FU PROTAGONISTA DELLA RICERCA CONCETTUALE DEL ‘900
di Chiara Gatti È stato l’artista della terra e, insieme, del cosmo. Un esploratore dal fascino ipnotico come le antenne che ha steso verso il cielo o i sestanti aperti sui colli per misurare i moti dell’universo. Eliseo Mattiacci si è spento a Fossombrone la notte tra domenica e lundì, dopo una lunga malattia. Aveva 78 anni e per mezzo secolo è stato protagonista visionario, intenso e anche sfuggente della ricerca concettuale dal secondo dopoguerra in avanti.
Nato a Cagli, classe 1940, si aggiudicò giovanissimo il primo premio in una collettiva di autori emergenti alla Galleria nazionale d’arte moderna, allora diretta da Palma Bucarelli, dove attirò l’attenzione della giuria con l’opera Uomo meccanico, scultura totemica fatta di ferro e materiali di recupero. Giunto a Roma in pianta stabile, frequentò subito i cenacoli che stavano animando la stagione delle neo-avanguardie in Italia: dalla galleria La Tartaruga di Plinio de Martiis, crocevia di nuovi talenti in cui srotolò il famoso tubone giallo fluo, all’Attico di Sargentini, mitico garage di via Beccaria, inaugurato nel 1969 da Kounellis coi dodici cavalli esposti vivi come opere d’arte “ready made”.
Due mesi dopo, nello spirito sperimentale del luogo, Mattiacci attraversò i locali a bordo di un rullo compressore impegnato a schiacciare sabbia e bitume per formare una scia grafica sul pavimento, tappa epocale nel percorso di revisione dei linguaggi dell’arte. Dietro il suo casco di capelli vaporosi, sigaro in bocca e parole misurate, preferì però mantenere la sua autonomia rispetto ai gruppi costituiti. Un lupo solitario, insofferente alle regole del sistema.
Le gabbie della storia lo classificano come un maestro dell’arte povera, anche se nel 1968 declinò l’invito alla celebre mostra “Arte povera + Azioni povere” promossa negli Arsenali di Amalfi da Marcello e Lia Rumma, già collezionisti lungimiranti, e affidata alle cure di un ventottenne Germano Celant, che sancì allora la nascita del movimento di punta del secondo Novecento italiano.

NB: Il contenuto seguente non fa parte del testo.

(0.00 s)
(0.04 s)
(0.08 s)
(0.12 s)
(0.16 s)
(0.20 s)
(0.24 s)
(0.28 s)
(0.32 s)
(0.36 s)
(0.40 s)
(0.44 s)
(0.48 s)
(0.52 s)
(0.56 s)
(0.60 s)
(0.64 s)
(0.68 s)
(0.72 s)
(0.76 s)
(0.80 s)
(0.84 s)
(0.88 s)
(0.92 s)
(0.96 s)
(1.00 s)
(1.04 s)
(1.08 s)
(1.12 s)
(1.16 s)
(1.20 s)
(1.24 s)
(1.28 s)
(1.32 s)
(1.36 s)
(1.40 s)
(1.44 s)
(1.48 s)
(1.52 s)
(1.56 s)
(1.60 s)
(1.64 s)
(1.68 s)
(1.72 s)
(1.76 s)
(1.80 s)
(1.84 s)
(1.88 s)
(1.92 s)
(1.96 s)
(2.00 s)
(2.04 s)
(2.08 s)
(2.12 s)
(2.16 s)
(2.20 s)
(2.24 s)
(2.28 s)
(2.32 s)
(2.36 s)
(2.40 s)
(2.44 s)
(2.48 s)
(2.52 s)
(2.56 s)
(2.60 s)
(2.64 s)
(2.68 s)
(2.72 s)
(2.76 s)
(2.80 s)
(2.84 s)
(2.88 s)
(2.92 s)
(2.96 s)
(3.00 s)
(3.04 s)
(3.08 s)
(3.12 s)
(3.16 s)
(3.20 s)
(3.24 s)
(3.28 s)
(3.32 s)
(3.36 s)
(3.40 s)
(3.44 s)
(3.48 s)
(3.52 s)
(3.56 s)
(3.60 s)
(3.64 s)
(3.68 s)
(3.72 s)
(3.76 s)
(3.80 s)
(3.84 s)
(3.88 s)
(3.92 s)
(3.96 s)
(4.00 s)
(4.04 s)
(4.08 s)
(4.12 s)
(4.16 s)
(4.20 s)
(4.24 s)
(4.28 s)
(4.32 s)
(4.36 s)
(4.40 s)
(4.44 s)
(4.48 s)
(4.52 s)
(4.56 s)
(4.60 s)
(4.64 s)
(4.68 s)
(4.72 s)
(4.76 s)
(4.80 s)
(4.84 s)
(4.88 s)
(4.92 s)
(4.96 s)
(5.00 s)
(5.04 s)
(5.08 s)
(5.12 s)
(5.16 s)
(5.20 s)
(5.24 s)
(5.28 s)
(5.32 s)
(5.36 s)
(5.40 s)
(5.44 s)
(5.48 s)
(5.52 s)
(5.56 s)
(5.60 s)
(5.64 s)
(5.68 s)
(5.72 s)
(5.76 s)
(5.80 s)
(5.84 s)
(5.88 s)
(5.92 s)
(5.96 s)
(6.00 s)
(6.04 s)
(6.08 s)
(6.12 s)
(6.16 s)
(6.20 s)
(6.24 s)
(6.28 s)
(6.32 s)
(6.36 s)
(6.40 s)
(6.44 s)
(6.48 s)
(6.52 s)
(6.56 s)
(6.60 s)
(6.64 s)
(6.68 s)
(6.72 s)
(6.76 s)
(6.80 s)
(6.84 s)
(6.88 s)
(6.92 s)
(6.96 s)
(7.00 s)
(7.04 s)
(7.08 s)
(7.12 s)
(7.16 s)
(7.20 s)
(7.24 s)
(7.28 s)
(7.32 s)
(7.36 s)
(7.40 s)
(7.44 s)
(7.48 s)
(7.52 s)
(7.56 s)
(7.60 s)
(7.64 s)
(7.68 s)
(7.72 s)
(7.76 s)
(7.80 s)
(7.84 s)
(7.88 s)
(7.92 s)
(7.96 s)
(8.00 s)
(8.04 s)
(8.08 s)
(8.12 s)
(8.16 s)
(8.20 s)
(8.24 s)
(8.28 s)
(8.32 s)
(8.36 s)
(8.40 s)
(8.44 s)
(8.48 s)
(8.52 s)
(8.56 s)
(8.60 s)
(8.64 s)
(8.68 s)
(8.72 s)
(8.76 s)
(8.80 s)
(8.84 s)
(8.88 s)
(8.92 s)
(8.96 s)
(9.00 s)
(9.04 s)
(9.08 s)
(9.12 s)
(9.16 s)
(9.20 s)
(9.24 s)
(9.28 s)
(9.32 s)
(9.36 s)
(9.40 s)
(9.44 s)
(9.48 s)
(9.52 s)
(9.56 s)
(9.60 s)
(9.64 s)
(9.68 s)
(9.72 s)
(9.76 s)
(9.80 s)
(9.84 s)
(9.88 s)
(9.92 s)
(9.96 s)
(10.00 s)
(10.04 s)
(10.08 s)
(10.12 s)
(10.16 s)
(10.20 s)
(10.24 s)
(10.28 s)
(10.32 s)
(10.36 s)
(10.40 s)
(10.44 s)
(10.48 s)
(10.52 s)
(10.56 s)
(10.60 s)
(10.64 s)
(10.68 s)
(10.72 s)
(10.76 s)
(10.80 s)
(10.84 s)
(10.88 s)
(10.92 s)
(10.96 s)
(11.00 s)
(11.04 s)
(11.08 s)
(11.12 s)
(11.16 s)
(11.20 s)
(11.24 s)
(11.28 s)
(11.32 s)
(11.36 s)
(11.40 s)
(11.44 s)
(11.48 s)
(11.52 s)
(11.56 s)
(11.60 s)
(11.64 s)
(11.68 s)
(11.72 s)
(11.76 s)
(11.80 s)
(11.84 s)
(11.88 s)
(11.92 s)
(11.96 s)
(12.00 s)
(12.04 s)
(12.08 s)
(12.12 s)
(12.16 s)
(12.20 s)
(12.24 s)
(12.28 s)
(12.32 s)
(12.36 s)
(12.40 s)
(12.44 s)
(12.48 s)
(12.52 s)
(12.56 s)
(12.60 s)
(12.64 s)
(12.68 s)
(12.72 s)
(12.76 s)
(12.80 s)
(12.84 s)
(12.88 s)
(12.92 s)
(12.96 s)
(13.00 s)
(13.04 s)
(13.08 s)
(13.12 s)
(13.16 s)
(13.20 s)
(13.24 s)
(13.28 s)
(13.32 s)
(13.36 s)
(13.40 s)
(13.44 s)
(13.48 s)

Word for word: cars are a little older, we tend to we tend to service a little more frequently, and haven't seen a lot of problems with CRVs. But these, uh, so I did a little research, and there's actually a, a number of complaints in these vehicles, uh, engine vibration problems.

Mattiacci mantenne un rapporto autentico coi colleghi della pattuglia poverista e con Celant (curò la monografia del 2013 per la Fondazione Pescheria di Pesaro), ma difendendo ostinatamente il suo spazio vitale. Sdoganato a livello internazionale dalla Biennale del 1972, imboccò un iter di crescita che, dopo le performance degli anni Settanta influenzate dagli esercizi della body art, lo rivide in Laguna nel 1988 con una sala personale punteggiata di nuove riflessioni sui temi del magnetismo o della scossa che agita ogni materia inerte. «Si sente l’energia!» ripeteva come un mantra mentre assemblava elementi diversi a caccia di un dinamismo insito nelle cose, di scuola futurista. Non a caso nel 2016 espose al Mart di Rovereto in parallelo con un omaggio a Boccioni.

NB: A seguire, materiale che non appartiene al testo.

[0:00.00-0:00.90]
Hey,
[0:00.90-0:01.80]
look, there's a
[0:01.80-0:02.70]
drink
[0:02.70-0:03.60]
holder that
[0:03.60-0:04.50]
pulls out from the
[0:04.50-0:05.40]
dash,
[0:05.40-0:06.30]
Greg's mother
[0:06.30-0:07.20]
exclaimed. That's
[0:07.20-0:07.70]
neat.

Dal primo Parafulmine in filo spinato, gomitolo aguzzo di tensioni in potenza, avanti fino ai dischi puntellati come parabole per captare messaggi siderali, la sua grande ossessione fu quella di misurarsi con l’infinito e l’ignoto. Pativa l’ansia dell’uomo di varcare i confini del visibile. «Vorrei lanciare una scultura nello spazio. Sarebbe bello sapere che lassù orbita una mia forma spaziale» confessò negli anni della maturità.

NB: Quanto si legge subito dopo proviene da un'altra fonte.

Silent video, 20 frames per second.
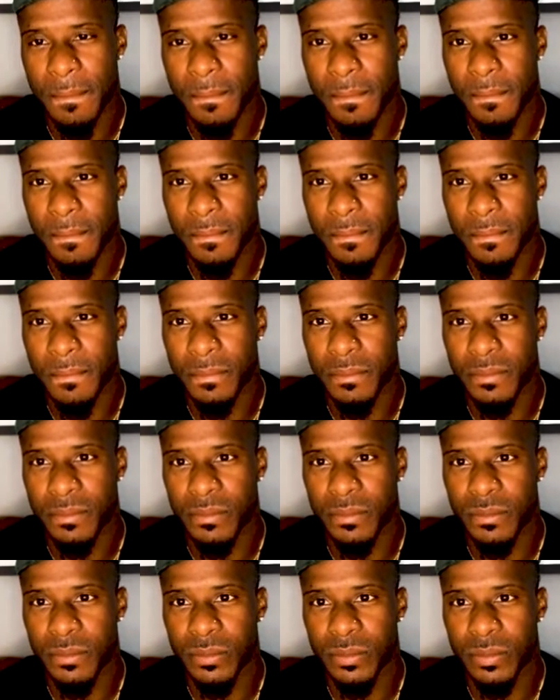
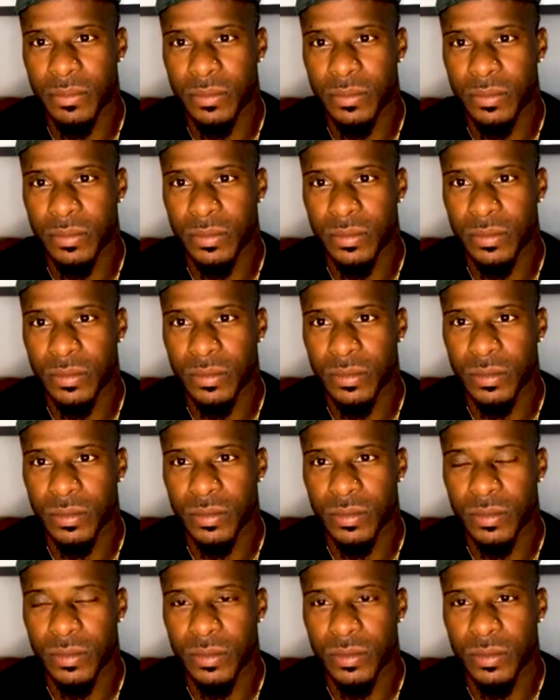
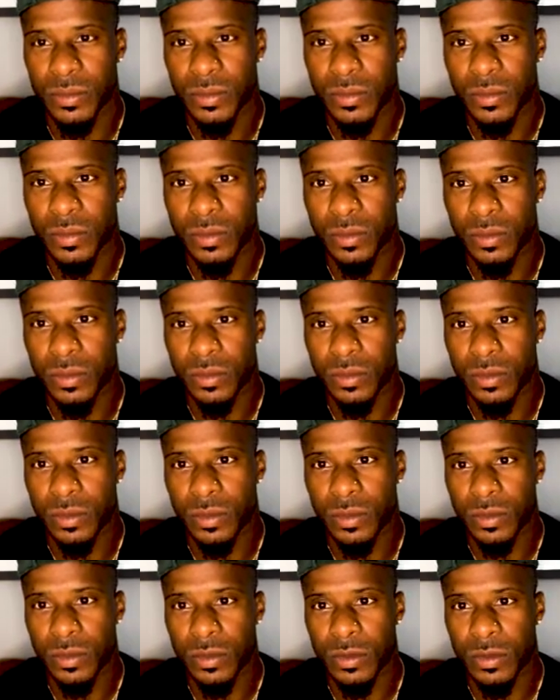
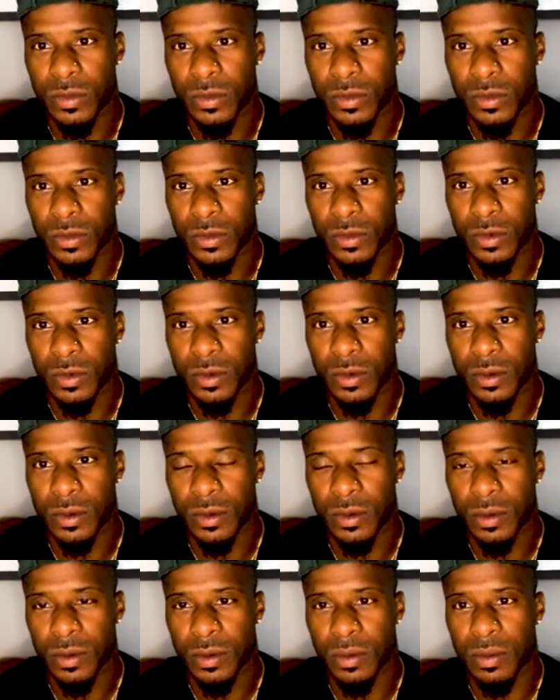
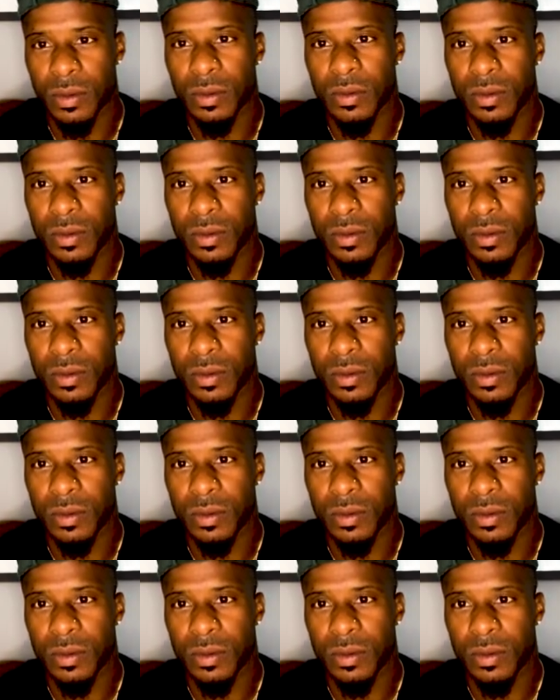(silent)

Prima lui, Alberto Giacometti aveva immaginato di seppellire un bronzo e lasciarlo riemerge dopo secoli. La prospettiva di Mattioni non era più archeologica, ma astronomica. Uomo delle stelle, forgiò nel metallo strumenti per dialogare con l’universo che avessero forme arcaiche, come segnali di civiltà primigenie spinti verso il creato. «Dall’età del ferro al Tremila…» era l’arco di tempo che voleva abbracciare con le sue sonde dai volumi monumentali issate in una serie di mostre memorabili curate, fra i tanti, da Bruno Corà o Fabrizio D’Amico, e raccolte poi nell’ultima, importante antologica l’anno scorso al Forte Belvedere di Firenze.